ACTIVITY: Every line of the material must be reproduced exactly.

DATA SHOWN:
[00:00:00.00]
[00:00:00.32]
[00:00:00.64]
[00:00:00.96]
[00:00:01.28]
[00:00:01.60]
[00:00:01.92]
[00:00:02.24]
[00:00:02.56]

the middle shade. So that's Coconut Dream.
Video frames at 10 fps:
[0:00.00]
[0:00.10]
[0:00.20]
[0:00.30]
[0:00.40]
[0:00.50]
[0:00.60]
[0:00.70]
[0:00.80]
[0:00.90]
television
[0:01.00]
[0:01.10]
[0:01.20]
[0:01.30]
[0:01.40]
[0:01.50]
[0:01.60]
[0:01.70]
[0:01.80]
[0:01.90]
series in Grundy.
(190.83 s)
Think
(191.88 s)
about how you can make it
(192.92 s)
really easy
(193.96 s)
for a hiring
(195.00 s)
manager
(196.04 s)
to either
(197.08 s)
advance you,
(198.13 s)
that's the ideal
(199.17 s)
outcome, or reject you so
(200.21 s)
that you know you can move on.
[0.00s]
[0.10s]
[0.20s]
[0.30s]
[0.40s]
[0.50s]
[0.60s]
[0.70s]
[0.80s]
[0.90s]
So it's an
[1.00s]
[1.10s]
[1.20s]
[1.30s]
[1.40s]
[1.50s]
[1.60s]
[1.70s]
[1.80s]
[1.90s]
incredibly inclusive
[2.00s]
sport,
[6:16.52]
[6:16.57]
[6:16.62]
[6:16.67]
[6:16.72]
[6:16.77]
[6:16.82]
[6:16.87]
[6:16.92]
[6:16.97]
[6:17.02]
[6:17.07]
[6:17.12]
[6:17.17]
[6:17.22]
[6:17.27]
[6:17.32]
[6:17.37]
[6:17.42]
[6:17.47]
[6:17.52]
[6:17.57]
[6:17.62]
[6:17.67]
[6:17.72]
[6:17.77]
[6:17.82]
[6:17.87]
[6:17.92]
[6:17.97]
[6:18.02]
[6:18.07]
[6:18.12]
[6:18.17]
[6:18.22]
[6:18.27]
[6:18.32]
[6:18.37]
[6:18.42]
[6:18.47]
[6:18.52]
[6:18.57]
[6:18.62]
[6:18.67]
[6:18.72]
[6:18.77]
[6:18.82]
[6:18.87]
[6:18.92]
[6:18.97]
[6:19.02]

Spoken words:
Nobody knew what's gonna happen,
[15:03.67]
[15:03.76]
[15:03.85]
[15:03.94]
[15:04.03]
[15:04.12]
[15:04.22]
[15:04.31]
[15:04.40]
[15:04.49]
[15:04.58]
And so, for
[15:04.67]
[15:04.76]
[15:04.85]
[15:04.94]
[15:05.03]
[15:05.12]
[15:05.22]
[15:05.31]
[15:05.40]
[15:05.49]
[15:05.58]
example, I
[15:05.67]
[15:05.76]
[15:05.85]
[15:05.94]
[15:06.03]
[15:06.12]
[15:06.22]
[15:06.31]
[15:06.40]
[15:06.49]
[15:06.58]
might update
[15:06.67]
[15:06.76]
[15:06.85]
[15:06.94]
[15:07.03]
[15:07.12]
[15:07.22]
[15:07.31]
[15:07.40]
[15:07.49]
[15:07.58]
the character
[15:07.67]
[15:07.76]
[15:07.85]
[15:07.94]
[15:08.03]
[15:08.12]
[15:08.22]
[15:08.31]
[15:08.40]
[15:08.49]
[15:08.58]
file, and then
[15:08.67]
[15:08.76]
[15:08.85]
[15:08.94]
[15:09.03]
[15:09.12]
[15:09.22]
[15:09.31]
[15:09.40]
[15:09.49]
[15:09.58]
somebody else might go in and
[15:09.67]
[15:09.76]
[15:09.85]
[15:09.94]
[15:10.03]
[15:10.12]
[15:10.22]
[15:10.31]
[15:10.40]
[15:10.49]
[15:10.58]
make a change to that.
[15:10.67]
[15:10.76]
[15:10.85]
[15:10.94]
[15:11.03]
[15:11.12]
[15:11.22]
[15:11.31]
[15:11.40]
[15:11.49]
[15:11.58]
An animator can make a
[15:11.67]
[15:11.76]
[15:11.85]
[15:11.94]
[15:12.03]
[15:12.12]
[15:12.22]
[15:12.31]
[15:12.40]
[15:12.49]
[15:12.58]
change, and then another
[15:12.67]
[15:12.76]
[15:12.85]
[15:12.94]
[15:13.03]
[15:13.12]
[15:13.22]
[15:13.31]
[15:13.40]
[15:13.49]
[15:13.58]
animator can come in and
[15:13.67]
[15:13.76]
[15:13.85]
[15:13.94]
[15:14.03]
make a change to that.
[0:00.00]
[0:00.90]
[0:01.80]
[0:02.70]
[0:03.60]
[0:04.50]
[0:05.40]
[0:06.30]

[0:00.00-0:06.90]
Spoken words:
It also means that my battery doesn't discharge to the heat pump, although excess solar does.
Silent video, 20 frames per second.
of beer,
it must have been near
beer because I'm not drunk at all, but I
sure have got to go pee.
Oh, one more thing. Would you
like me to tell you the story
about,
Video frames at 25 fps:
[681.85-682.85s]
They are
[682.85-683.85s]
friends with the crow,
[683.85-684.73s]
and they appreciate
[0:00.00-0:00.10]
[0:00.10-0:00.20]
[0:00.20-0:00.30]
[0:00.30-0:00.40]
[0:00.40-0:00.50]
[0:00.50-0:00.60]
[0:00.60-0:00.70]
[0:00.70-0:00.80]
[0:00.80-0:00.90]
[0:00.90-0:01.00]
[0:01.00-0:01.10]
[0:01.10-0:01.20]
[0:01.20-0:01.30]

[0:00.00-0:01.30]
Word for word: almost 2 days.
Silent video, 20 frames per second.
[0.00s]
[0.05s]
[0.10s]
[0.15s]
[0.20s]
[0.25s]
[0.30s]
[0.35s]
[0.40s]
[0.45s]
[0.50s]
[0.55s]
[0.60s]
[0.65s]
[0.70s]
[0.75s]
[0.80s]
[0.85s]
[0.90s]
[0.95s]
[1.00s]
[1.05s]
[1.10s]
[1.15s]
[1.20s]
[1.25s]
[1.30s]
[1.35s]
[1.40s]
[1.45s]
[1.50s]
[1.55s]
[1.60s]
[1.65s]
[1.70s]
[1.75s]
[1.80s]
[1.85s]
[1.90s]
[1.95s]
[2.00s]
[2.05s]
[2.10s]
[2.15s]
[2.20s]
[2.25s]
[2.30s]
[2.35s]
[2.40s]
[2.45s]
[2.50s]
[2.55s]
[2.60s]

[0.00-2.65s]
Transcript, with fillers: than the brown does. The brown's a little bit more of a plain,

RESULT OF THE TASK:
[00:00:00.00]
[00:00:00.32]
[00:00:00.64]
[00:00:00.96]
[00:00:01.28]
[00:00:01.60]
[00:00:01.92]
[00:00:02.24]
[00:00:02.56]

the middle shade. So that's Coconut Dream.
Video frames at 10 fps:
[0:00.00]
[0:00.10]
[0:00.20]
[0:00.30]
[0:00.40]
[0:00.50]
[0:00.60]
[0:00.70]
[0:00.80]
[0:00.90]
television
[0:01.00]
[0:01.10]
[0:01.20]
[0:01.30]
[0:01.40]
[0:01.50]
[0:01.60]
[0:01.70]
[0:01.80]
[0:01.90]
series in Grundy.
(190.83 s)
Think
(191.88 s)
about how you can make it
(192.92 s)
really easy
(193.96 s)
for a hiring
(195.00 s)
manager
(196.04 s)
to either
(197.08 s)
advance you,
(198.13 s)
that's the ideal
(199.17 s)
outcome, or reject you so
(200.21 s)
that you know you can move on.
[0.00s]
[0.10s]
[0.20s]
[0.30s]
[0.40s]
[0.50s]
[0.60s]
[0.70s]
[0.80s]
[0.90s]
So it's an
[1.00s]
[1.10s]
[1.20s]
[1.30s]
[1.40s]
[1.50s]
[1.60s]
[1.70s]
[1.80s]
[1.90s]
incredibly inclusive
[2.00s]
sport,
[6:16.52]
[6:16.57]
[6:16.62]
[6:16.67]
[6:16.72]
[6:16.77]
[6:16.82]
[6:16.87]
[6:16.92]
[6:16.97]
[6:17.02]
[6:17.07]
[6:17.12]
[6:17.17]
[6:17.22]
[6:17.27]
[6:17.32]
[6:17.37]
[6:17.42]
[6:17.47]
[6:17.52]
[6:17.57]
[6:17.62]
[6:17.67]
[6:17.72]
[6:17.77]
[6:17.82]
[6:17.87]
[6:17.92]
[6:17.97]
[6:18.02]
[6:18.07]
[6:18.12]
[6:18.17]
[6:18.22]
[6:18.27]
[6:18.32]
[6:18.37]
[6:18.42]
[6:18.47]
[6:18.52]
[6:18.57]
[6:18.62]
[6:18.67]
[6:18.72]
[6:18.77]
[6:18.82]
[6:18.87]
[6:18.92]
[6:18.97]
[6:19.02]

Spoken words:
Nobody knew what's gonna happen,
[15:03.67]
[15:03.76]
[15:03.85]
[15:03.94]
[15:04.03]
[15:04.12]
[15:04.22]
[15:04.31]
[15:04.40]
[15:04.49]
[15:04.58]
And so, for
[15:04.67]
[15:04.76]
[15:04.85]
[15:04.94]
[15:05.03]
[15:05.12]
[15:05.22]
[15:05.31]
[15:05.40]
[15:05.49]
[15:05.58]
example, I
[15:05.67]
[15:05.76]
[15:05.85]
[15:05.94]
[15:06.03]
[15:06.12]
[15:06.22]
[15:06.31]
[15:06.40]
[15:06.49]
[15:06.58]
might update
[15:06.67]
[15:06.76]
[15:06.85]
[15:06.94]
[15:07.03]
[15:07.12]
[15:07.22]
[15:07.31]
[15:07.40]
[15:07.49]
[15:07.58]
the character
[15:07.67]
[15:07.76]
[15:07.85]
[15:07.94]
[15:08.03]
[15:08.12]
[15:08.22]
[15:08.31]
[15:08.40]
[15:08.49]
[15:08.58]
file, and then
[15:08.67]
[15:08.76]
[15:08.85]
[15:08.94]
[15:09.03]
[15:09.12]
[15:09.22]
[15:09.31]
[15:09.40]
[15:09.49]
[15:09.58]
somebody else might go in and
[15:09.67]
[15:09.76]
[15:09.85]
[15:09.94]
[15:10.03]
[15:10.12]
[15:10.22]
[15:10.31]
[15:10.40]
[15:10.49]
[15:10.58]
make a change to that.
[15:10.67]
[15:10.76]
[15:10.85]
[15:10.94]
[15:11.03]
[15:11.12]
[15:11.22]
[15:11.31]
[15:11.40]
[15:11.49]
[15:11.58]
An animator can make a
[15:11.67]
[15:11.76]
[15:11.85]
[15:11.94]
[15:12.03]
[15:12.12]
[15:12.22]
[15:12.31]
[15:12.40]
[15:12.49]
[15:12.58]
change, and then another
[15:12.67]
[15:12.76]
[15:12.85]
[15:12.94]
[15:13.03]
[15:13.12]
[15:13.22]
[15:13.31]
[15:13.40]
[15:13.49]
[15:13.58]
animator can come in and
[15:13.67]
[15:13.76]
[15:13.85]
[15:13.94]
[15:14.03]
make a change to that.
[0:00.00]
[0:00.90]
[0:01.80]
[0:02.70]
[0:03.60]
[0:04.50]
[0:05.40]
[0:06.30]

[0:00.00-0:06.90]
Spoken words:
It also means that my battery doesn't discharge to the heat pump, although excess solar does.
Silent video, 20 frames per second.
of beer,
it must have been near
beer because I'm not drunk at all, but I
sure have got to go pee.
Oh, one more thing. Would you
like me to tell you the story
about,
Video frames at 25 fps:
[681.85-682.85s]
They are
[682.85-683.85s]
friends with the crow,
[683.85-684.73s]
and they appreciate
[0:00.00-0:00.10]
[0:00.10-0:00.20]
[0:00.20-0:00.30]
[0:00.30-0:00.40]
[0:00.40-0:00.50]
[0:00.50-0:00.60]
[0:00.60-0:00.70]
[0:00.70-0:00.80]
[0:00.80-0:00.90]
[0:00.90-0:01.00]
[0:01.00-0:01.10]
[0:01.10-0:01.20]
[0:01.20-0:01.30]

[0:00.00-0:01.30]
Word for word: almost 2 days.
Silent video, 20 frames per second.
[0.00s]
[0.05s]
[0.10s]
[0.15s]
[0.20s]
[0.25s]
[0.30s]
[0.35s]
[0.40s]
[0.45s]
[0.50s]
[0.55s]
[0.60s]
[0.65s]
[0.70s]
[0.75s]
[0.80s]
[0.85s]
[0.90s]
[0.95s]
[1.00s]
[1.05s]
[1.10s]
[1.15s]
[1.20s]
[1.25s]
[1.30s]
[1.35s]
[1.40s]
[1.45s]
[1.50s]
[1.55s]
[1.60s]
[1.65s]
[1.70s]
[1.75s]
[1.80s]
[1.85s]
[1.90s]
[1.95s]
[2.00s]
[2.05s]
[2.10s]
[2.15s]
[2.20s]
[2.25s]
[2.30s]
[2.35s]
[2.40s]
[2.45s]
[2.50s]
[2.55s]
[2.60s]

[0.00-2.65s]
Transcript, with fillers: than the brown does. The brown's a little bit more of a plain,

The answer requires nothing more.